APRIL 24, 1957
LAWTON, Okla.—I am beginning to wonder if Secretary of Agriculture Ezra Taft Benson really believes some of the things he says, for apparently they can be so easily disproved.
Not long ago he told a Republican women's conference in Washington, D.C., that "the truth is that on a nationwide basis, realized net farm income last year....was four percent above 1955."
As a matter of fact, I am told that net farm income after inventory adjustments was $100 million less in 1956 than in 1955.
In 1952 farm income was $15.1 billion, but by 1956 it had dropped to $11.6 billion. This brought the average farm income per capita $8 lower in 1956 than in 1955.
If the consumers were benefiting by the drop in farm prices, there would be at least one group that would be better off. But food prices fell only two percent between 1952 and 1956 while farm income dropped 17 percent.
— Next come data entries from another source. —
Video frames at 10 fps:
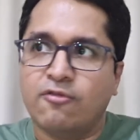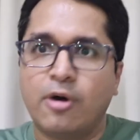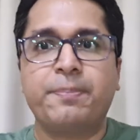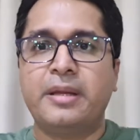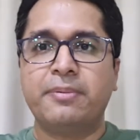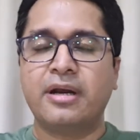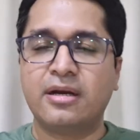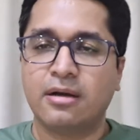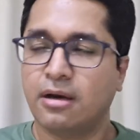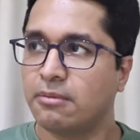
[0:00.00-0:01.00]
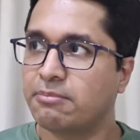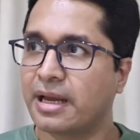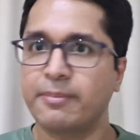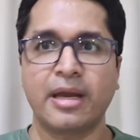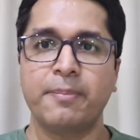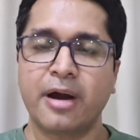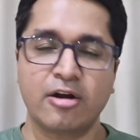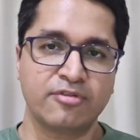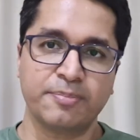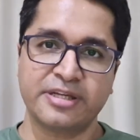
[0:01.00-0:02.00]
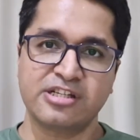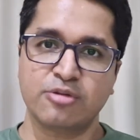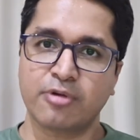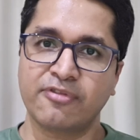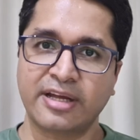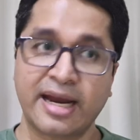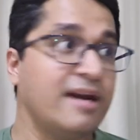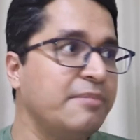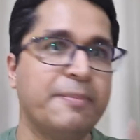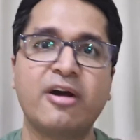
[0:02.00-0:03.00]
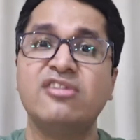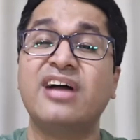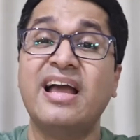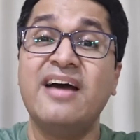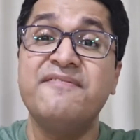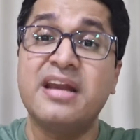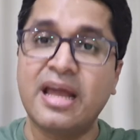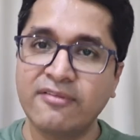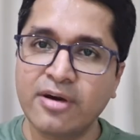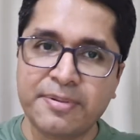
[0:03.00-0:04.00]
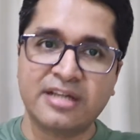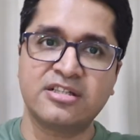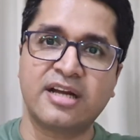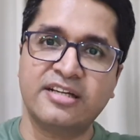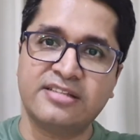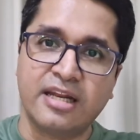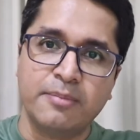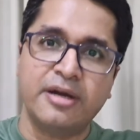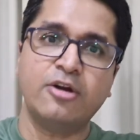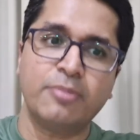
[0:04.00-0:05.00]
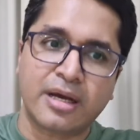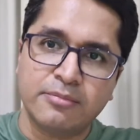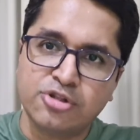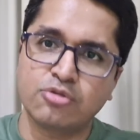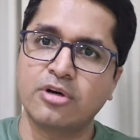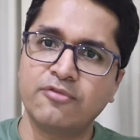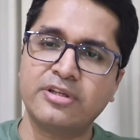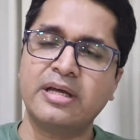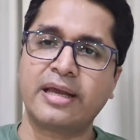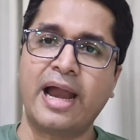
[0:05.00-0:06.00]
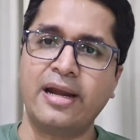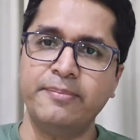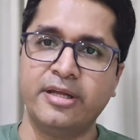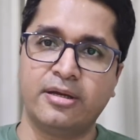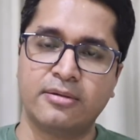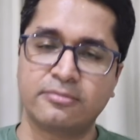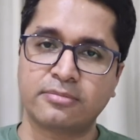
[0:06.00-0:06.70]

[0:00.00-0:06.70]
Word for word: for people uh, uh becoming a part of the Paycheck to Profit Academy because I have never pressurized anybody to become a student with the academy.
The food processors seem to have been a little at fault because, while they could buy farm products for 17 percent less than in 1952, they reduced prices to retailers by only six percent. Chain store food retailers paid seven percent less for processed food in 1956 than in 1952, but they gave the consumer the benefit of only a 2½ percent reduction.
But Mr. Benson said in a speech last winter:
"The record production of food and fibre from the farms of America has provided consumers in this country with the highest level diet in history and at reasonable prices....
The major benefits of our vastly expanded agricultural productivity has accrued to the nation as a whole rather than to the farmers as a group. Agricultural abundance has held down prices paid by the consumers for food and fibre..."
When I was in Japan, I repeatedly heard how resentful the farmers of that country were because our military bases were occupying so much of their farm land. But I never expected to hear the same complaint in the U.S.A.!
I have a letter, however, from Racine, Wis., in which I am told that our military establishment has just taken 6,000 acres of the most valuable farm land for a jet base in Racine and Kenosha Counties.
My correspondent tells me that this is supposed to be some of the most fertile land in the world, with topsoil rich and deep and from which there are enormous agricultural yields.
The writer is a lawyer himself, but he evidently is disturbed by the reports from farmers in the area because, he says, it seems we should try to use land which is not our best for farming for military purposes.
There are plenty of areas in this country which are nonproductive—more or less desert areas—and yet, he says, just a few years ago the Wisconsin Dells were used in the same way.